- Task directions
Retype only what runs from the first line of the records to the line with "The speaker talks in Vietnamese.", inclusive, and no pictures.

- Records shown
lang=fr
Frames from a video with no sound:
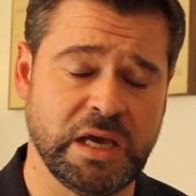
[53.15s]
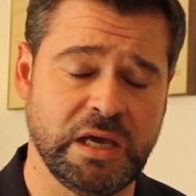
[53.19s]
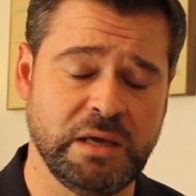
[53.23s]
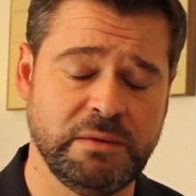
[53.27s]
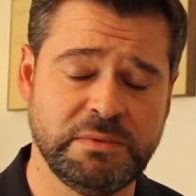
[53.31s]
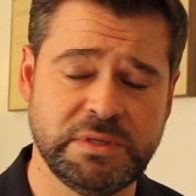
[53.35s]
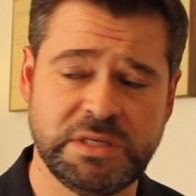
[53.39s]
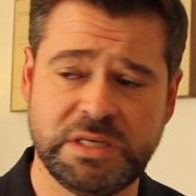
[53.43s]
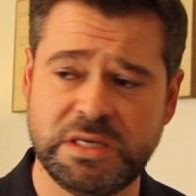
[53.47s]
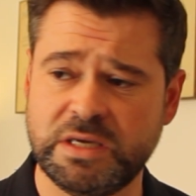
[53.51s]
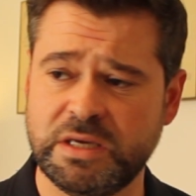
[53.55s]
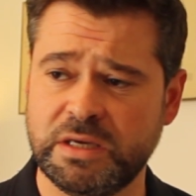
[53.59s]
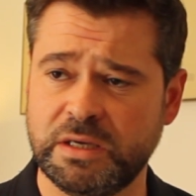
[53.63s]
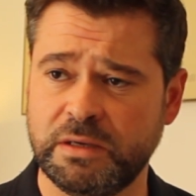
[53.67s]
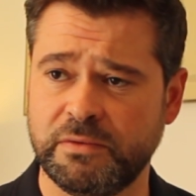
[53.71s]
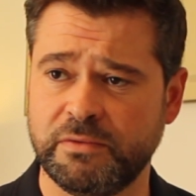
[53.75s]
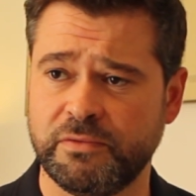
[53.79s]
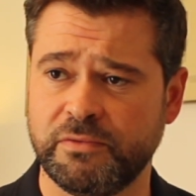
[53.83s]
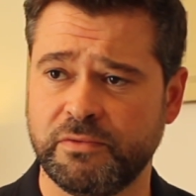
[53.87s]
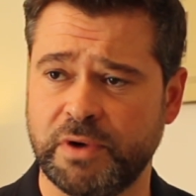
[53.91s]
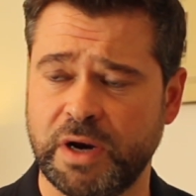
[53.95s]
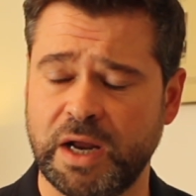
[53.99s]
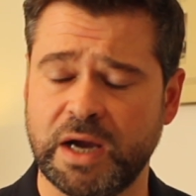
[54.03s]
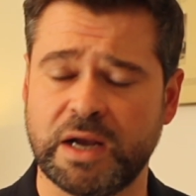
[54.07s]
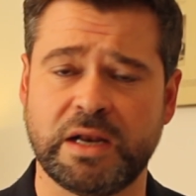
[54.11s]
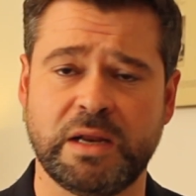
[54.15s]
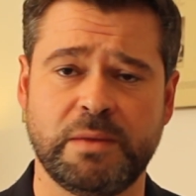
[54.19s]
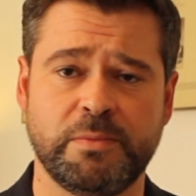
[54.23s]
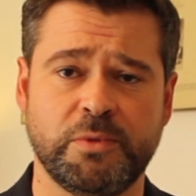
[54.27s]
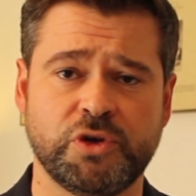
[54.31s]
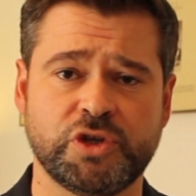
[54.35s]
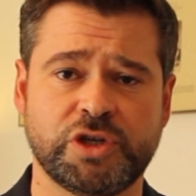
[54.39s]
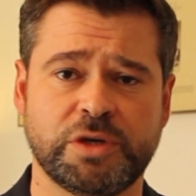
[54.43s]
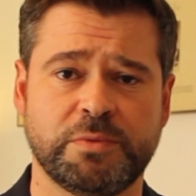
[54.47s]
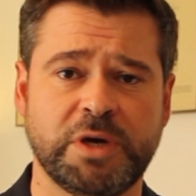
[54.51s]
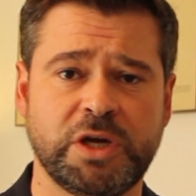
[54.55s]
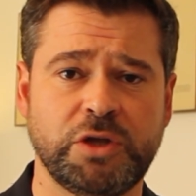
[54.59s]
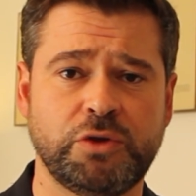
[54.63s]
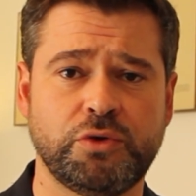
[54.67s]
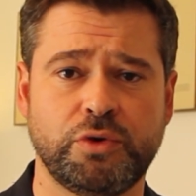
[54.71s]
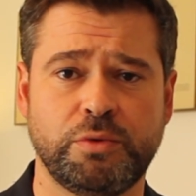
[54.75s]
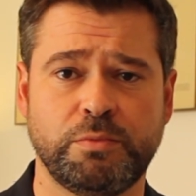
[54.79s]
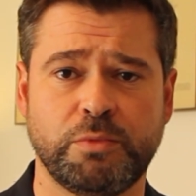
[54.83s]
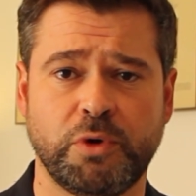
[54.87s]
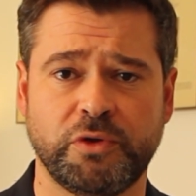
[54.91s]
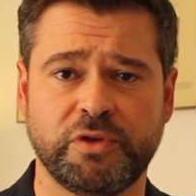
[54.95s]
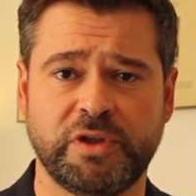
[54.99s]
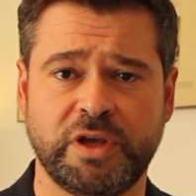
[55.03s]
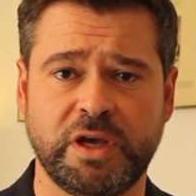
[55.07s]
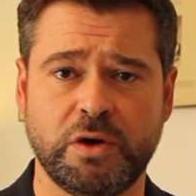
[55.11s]
Et il me dit, voilà Clément, j'aimerais te
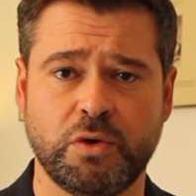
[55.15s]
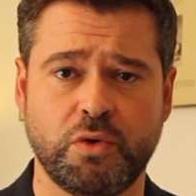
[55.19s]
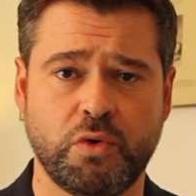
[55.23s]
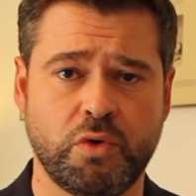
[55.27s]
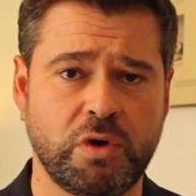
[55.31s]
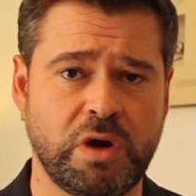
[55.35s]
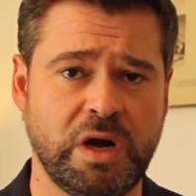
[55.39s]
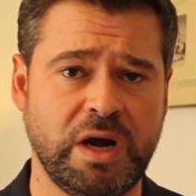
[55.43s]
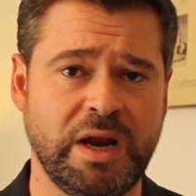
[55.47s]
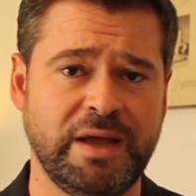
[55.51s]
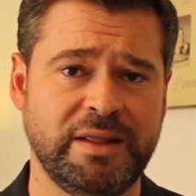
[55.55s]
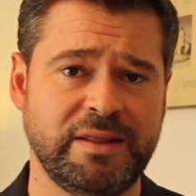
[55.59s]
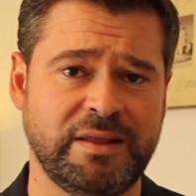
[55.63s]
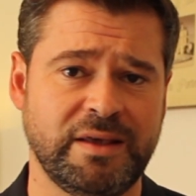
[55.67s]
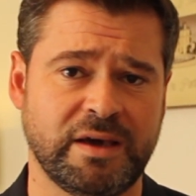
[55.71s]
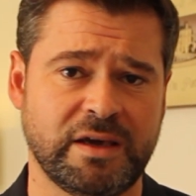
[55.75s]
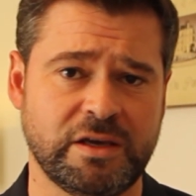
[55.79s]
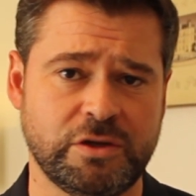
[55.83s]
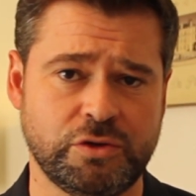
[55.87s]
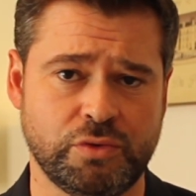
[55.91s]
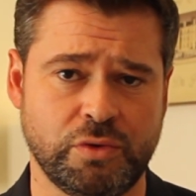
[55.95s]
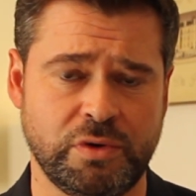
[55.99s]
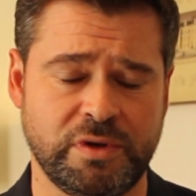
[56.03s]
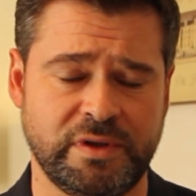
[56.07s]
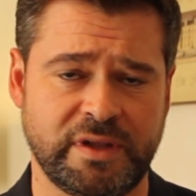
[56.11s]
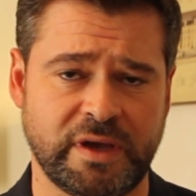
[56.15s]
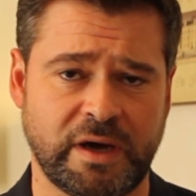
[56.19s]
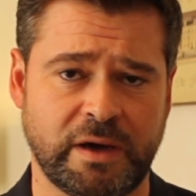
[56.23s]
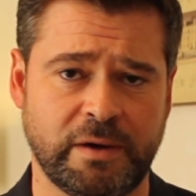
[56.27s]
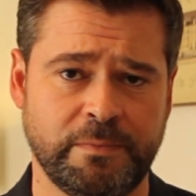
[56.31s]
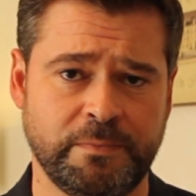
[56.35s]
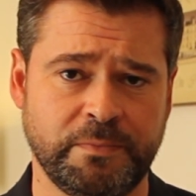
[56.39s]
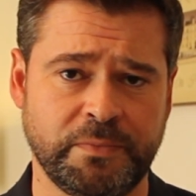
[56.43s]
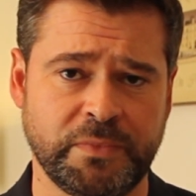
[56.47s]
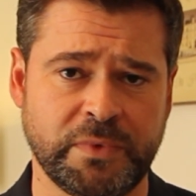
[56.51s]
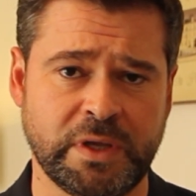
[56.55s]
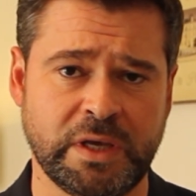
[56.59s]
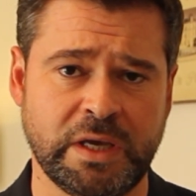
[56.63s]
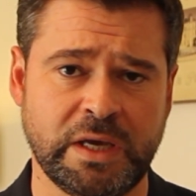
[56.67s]
demander, au-delà des résultats,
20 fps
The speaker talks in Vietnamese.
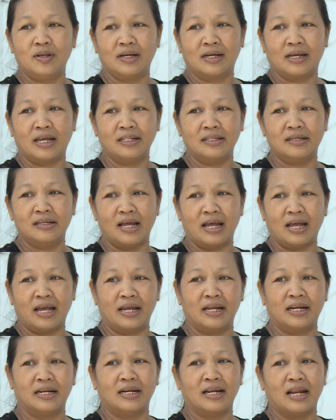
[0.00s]
Với cái thứ
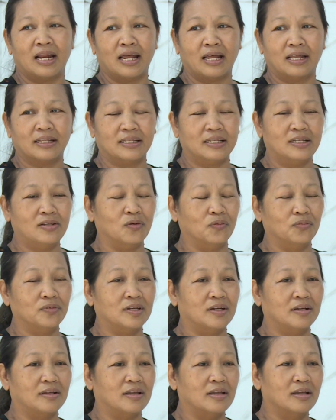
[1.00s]
hai nữa là thí dụ
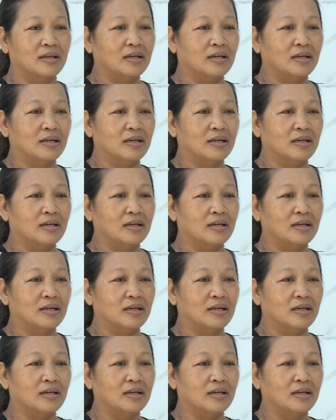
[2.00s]
như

- Task response
lang=fr
Frames from a video with no sound:
[53.15s]
[53.19s]
[53.23s]
[53.27s]
[53.31s]
[53.35s]
[53.39s]
[53.43s]
[53.47s]
[53.51s]
[53.55s]
[53.59s]
[53.63s]
[53.67s]
[53.71s]
[53.75s]
[53.79s]
[53.83s]
[53.87s]
[53.91s]
[53.95s]
[53.99s]
[54.03s]
[54.07s]
[54.11s]
[54.15s]
[54.19s]
[54.23s]
[54.27s]
[54.31s]
[54.35s]
[54.39s]
[54.43s]
[54.47s]
[54.51s]
[54.55s]
[54.59s]
[54.63s]
[54.67s]
[54.71s]
[54.75s]
[54.79s]
[54.83s]
[54.87s]
[54.91s]
[54.95s]
[54.99s]
[55.03s]
[55.07s]
[55.11s]
Et il me dit, voilà Clément, j'aimerais te
[55.15s]
[55.19s]
[55.23s]
[55.27s]
[55.31s]
[55.35s]
[55.39s]
[55.43s]
[55.47s]
[55.51s]
[55.55s]
[55.59s]
[55.63s]
[55.67s]
[55.71s]
[55.75s]
[55.79s]
[55.83s]
[55.87s]
[55.91s]
[55.95s]
[55.99s]
[56.03s]
[56.07s]
[56.11s]
[56.15s]
[56.19s]
[56.23s]
[56.27s]
[56.31s]
[56.35s]
[56.39s]
[56.43s]
[56.47s]
[56.51s]
[56.55s]
[56.59s]
[56.63s]
[56.67s]
demander, au-delà des résultats,
20 fps
The speaker talks in Vietnamese.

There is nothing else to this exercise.